The custom build mentioned by Ostkontentitan has not been updated in many years. Here is a way to pinch-zoom the canvas with later versions. I did this using Fabric.js 5.3.1:
Before I go into detail please be aware there are two ways you can do this, either by re-drawing the canvas content or by scaling the canvas using CSS transform: scale()
. The latter is vastly more performant.
I made a demo comparing drag and zoom using Fabric.js versus using CSS transform: https://codepen.io/Fjonan/pen/azoWXWJ
Since you requested it I will go into detail on how to do it using Fabric.js native functions although I recommend looking into CSS transform.
Setup something like this:
<canvas id=canvas>
</canvas>
For touch events we have to attach our own event listeners since Fabric.js does not (yet) support touch events as part of their handled listeners.
Fabric.js will create its own wrapper element canvas-container
which I access here using canvas.wrapperEl
.
const canvas = new fabric.Canvas("canvas",{
allowTouchScrolling: false,
// …
})
let pinchCenter,
initialDistance
canvas.wrapperEl.addEventListener('touchstart', pinchCanvasStart)

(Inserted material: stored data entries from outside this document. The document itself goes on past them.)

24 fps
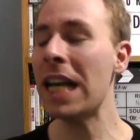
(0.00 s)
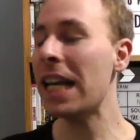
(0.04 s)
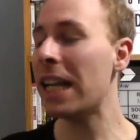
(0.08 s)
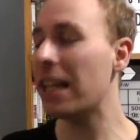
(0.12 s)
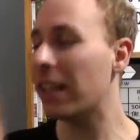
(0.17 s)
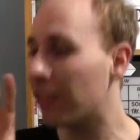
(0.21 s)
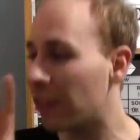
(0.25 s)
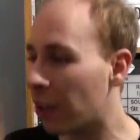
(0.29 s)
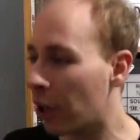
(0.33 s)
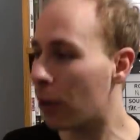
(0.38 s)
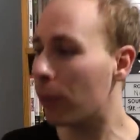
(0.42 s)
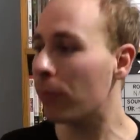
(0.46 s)

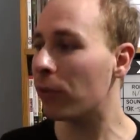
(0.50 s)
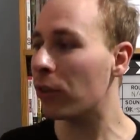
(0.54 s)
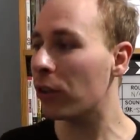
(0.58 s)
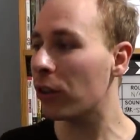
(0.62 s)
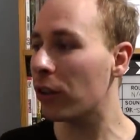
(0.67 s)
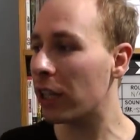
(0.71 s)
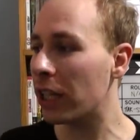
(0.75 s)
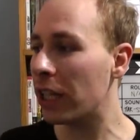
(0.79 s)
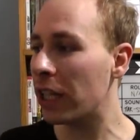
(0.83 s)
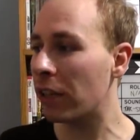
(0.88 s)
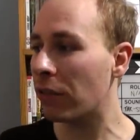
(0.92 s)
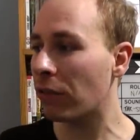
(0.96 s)
In terms of
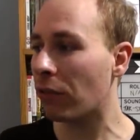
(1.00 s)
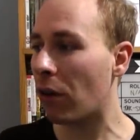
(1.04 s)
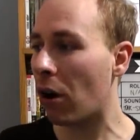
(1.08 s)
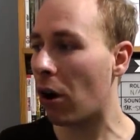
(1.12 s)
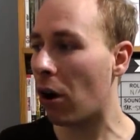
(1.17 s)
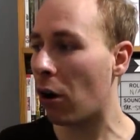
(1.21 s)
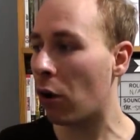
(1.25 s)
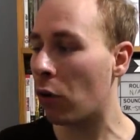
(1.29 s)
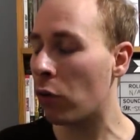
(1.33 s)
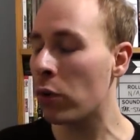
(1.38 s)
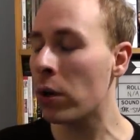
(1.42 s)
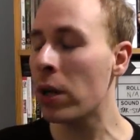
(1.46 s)
the lead
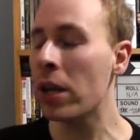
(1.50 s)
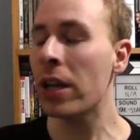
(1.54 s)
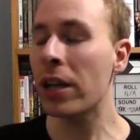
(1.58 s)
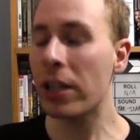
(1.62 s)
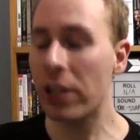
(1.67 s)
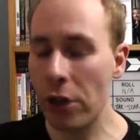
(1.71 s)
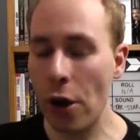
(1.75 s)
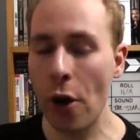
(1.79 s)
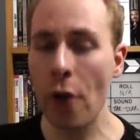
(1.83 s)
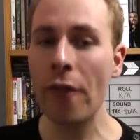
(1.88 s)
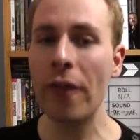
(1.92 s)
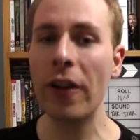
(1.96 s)
role,
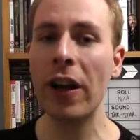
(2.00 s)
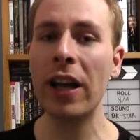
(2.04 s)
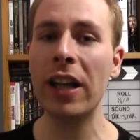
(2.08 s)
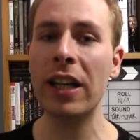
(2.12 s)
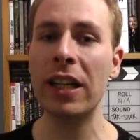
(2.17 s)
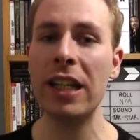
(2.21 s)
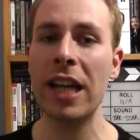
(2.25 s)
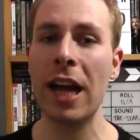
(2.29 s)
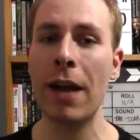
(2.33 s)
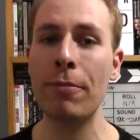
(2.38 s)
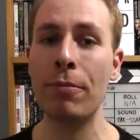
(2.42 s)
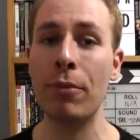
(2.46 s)
Jovan
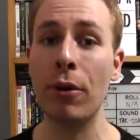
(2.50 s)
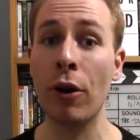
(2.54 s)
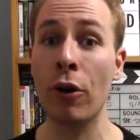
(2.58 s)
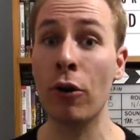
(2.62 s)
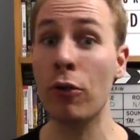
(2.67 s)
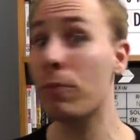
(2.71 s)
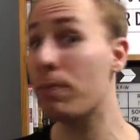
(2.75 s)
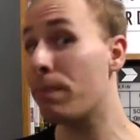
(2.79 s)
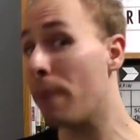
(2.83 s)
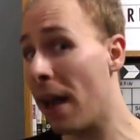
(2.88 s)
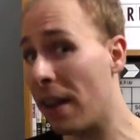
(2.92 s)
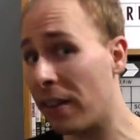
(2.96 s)

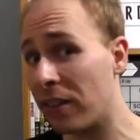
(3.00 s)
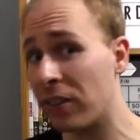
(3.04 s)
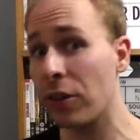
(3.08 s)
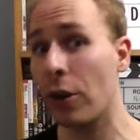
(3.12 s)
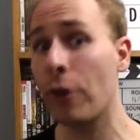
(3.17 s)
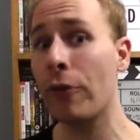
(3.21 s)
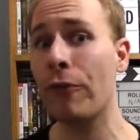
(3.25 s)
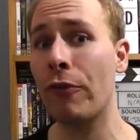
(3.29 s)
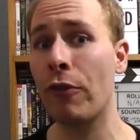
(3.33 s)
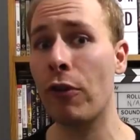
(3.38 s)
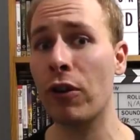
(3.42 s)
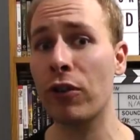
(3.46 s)
Adepo, best
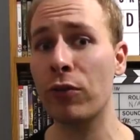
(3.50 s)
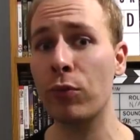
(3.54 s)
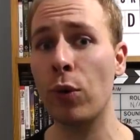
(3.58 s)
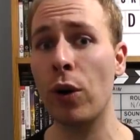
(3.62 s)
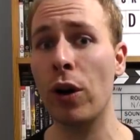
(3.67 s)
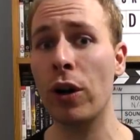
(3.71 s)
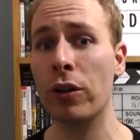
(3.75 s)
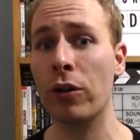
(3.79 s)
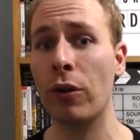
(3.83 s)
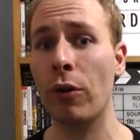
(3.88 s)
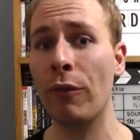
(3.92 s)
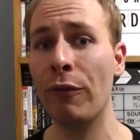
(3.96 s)
known for his
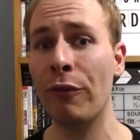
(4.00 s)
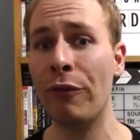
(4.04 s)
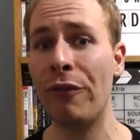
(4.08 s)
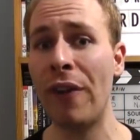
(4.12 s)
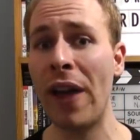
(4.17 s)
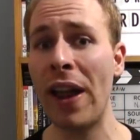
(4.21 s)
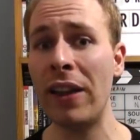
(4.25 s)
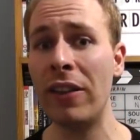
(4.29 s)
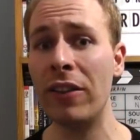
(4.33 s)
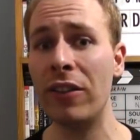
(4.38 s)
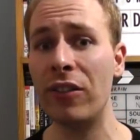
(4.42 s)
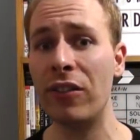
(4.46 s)
work on
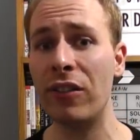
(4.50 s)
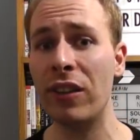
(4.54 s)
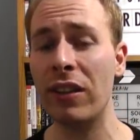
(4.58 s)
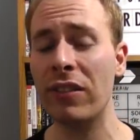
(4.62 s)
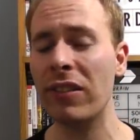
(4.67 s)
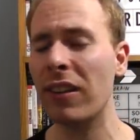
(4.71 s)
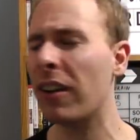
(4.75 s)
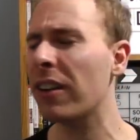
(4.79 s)
Fences,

canvas.wrapperEl.addEventListener('touchmove', pinchCanvas)
/**
* Save the distance between the touch points when starting the pinch
*/
function pinchCanvasStart(event) {
if (event.touches.length !== 2) {
return
}
initialDistance = getPinchDistance(event.touches[0], event.touches[1])
}
/**
* Start pinch-zooming the canvas
*/
function pinchCanvas(event) {
if (event.touches.length !== 2) {
return
}
setPinchCenter(event.touches[0], event.touches[1])
const currentDistance = getPinchDistance(event.touches[0], event.touches[1])

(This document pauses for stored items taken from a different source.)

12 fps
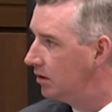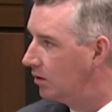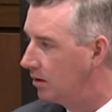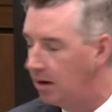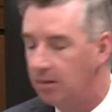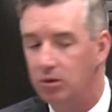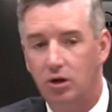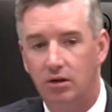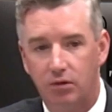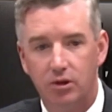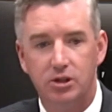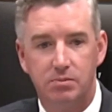Okay, I'm looking
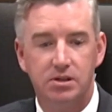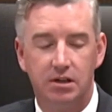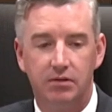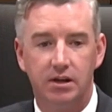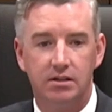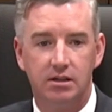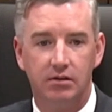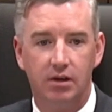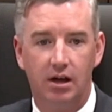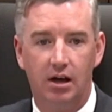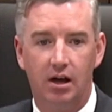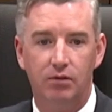for the specifics of
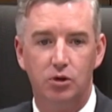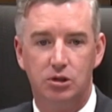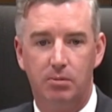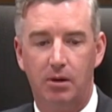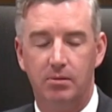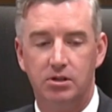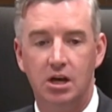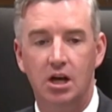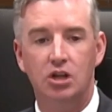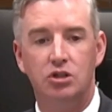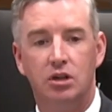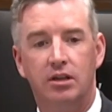those departments.
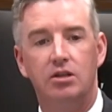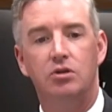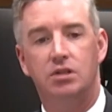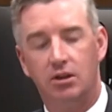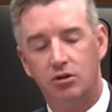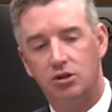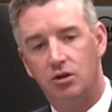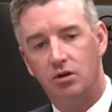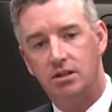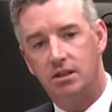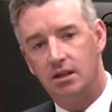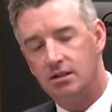So that you say there's
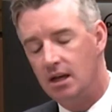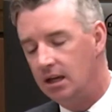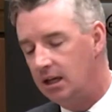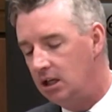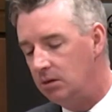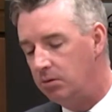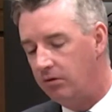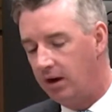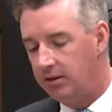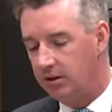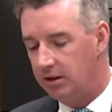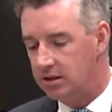36. Can you
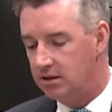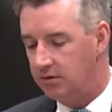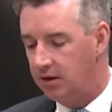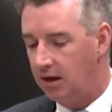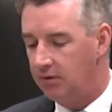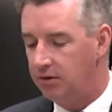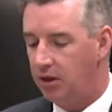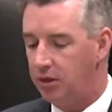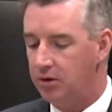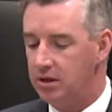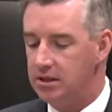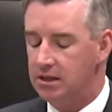provide the list of the
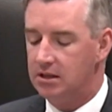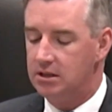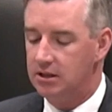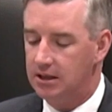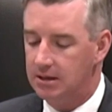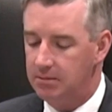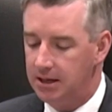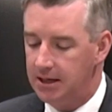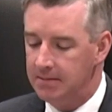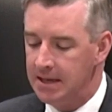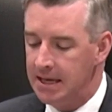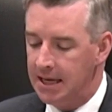36 to the
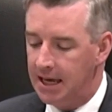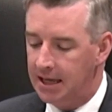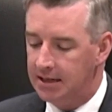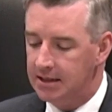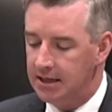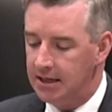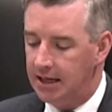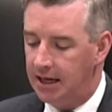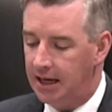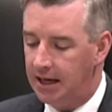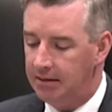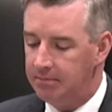committee? And
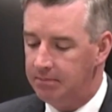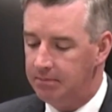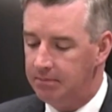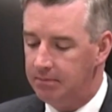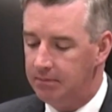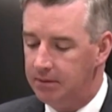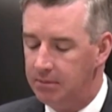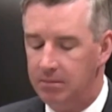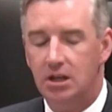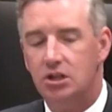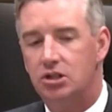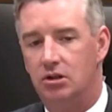the
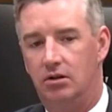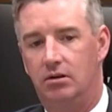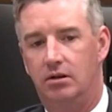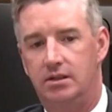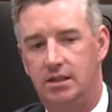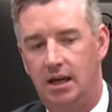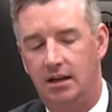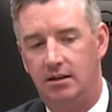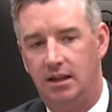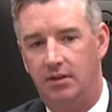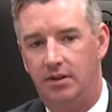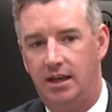minister said
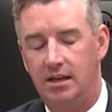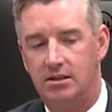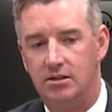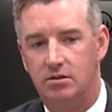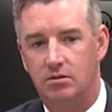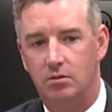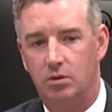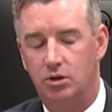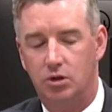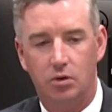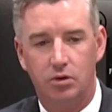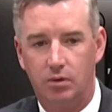that the cases were
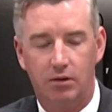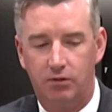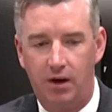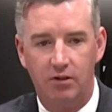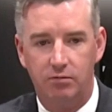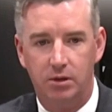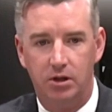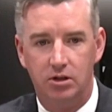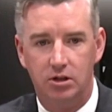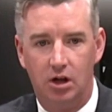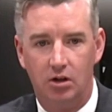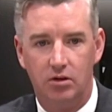totaled around $5 million.
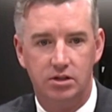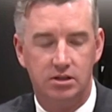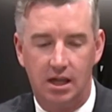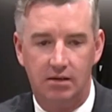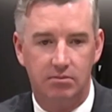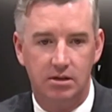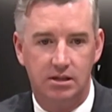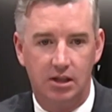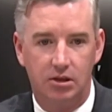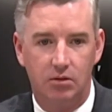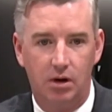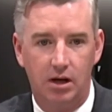Is that is
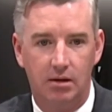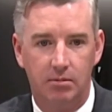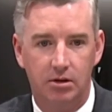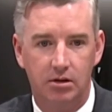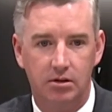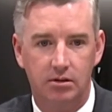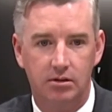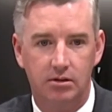that the right number?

let scale = (currentDistance / initialDistance).toFixed(2)
scale = 1 + (scale - 1) / 20 // slows down scale from pinch
zoomCanvas(scale * canvas.getZoom(), pinchCenter)
}
/**
* Zoom the canvas content using fabric JS
*/
function zoomCanvas(zoom, aroundPoint) {
canvas.zoomToPoint(aroundPoint, zoom)
canvas.renderAll()
}
/**
* Putting touch point coordinates into an object
*/
function getPinchCoordinates(touch1, touch2) {
return {
x1: touch1.clientX,
y1: touch1.clientY,
x2: touch2.clientX,
y2: touch2.clientY,
}
}
/**
* Returns the distance between two touch points
*/
function getPinchDistance(touch1, touch2) {
const coord = getPinchCoordinates(touch1, touch2)
return Math.sqrt(Math.pow(coord.x2 - coord.x1, 2) + Math.pow(coord.y2 - coord.y1, 2))
}
/**
* Pinch center around wich the canvas will be scaled/zoomed
*/
function setPinchCenter(touch1, touch2) {
const coord = getPinchCoordinates(touch1, touch2)

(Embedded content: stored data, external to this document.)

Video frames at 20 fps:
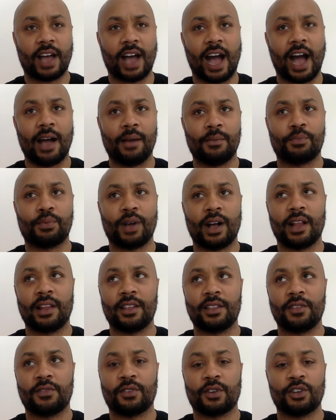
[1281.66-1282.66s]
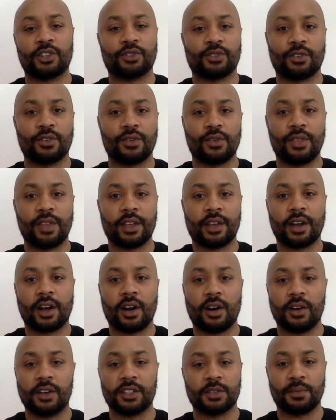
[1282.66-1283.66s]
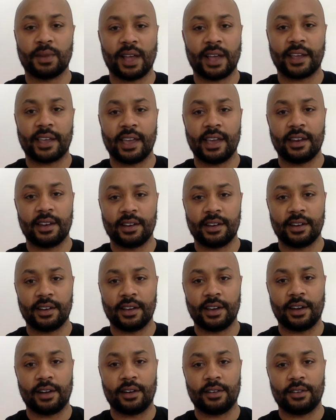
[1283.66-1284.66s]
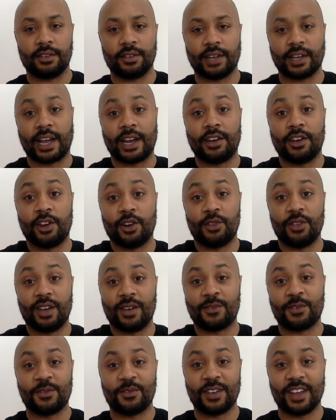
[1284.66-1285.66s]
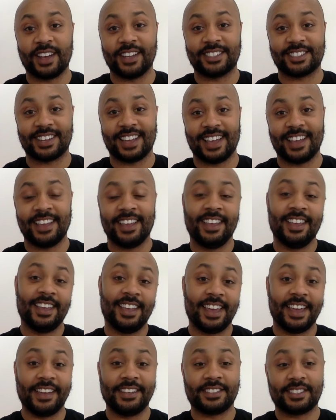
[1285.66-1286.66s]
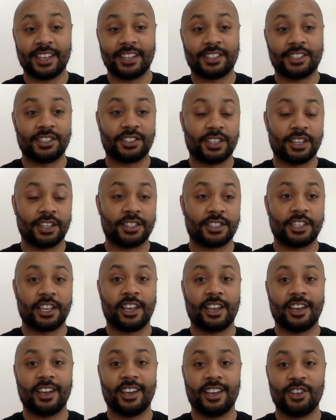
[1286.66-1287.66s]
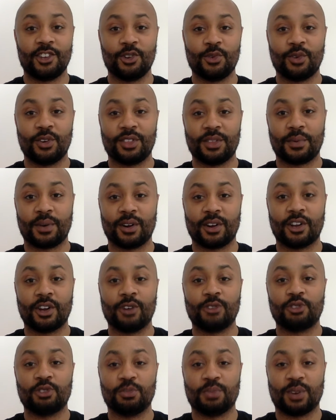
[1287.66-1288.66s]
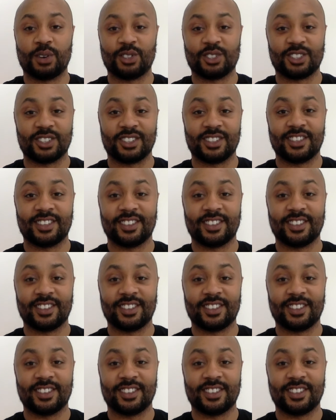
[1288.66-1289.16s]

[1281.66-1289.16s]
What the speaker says: I'm probably the first recruiter they call as a black candidate now. Like I know that for a fact. It's like, hey, such and such said you were the go-to person.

const currentX = (coord.x1 + coord.x2) / 2
const currentY = (coord.y1 + coord.y2) / 2
pinchCenter = {
x: currentX,
y: currentY,
}
}
You can easily add zoom with mouse wheel as well adding this:
canvas.on('mouse:wheel', zoomCanvasMouseWheel)
/**
* Zoom canvas when user used mouse wheel
*/
function zoomCanvasMouseWheel(event) {
const delta = event.e.deltaY
let zoom = canvas.getZoom()
zoom *= 0.999 ** delta
const point = {x: event.e.offsetX, y: event.e.offsetY}
zoomCanvas(zoom, point)
}
Again, this is a very expensive way to handle zoom and drag since it forces Fabric.js to re-render the content on every frame. Even when limiting the event calls using throttle you will not get smooth performance especially on mobile devices. Consider using an alternative method with CSS transform as I have described in this answer.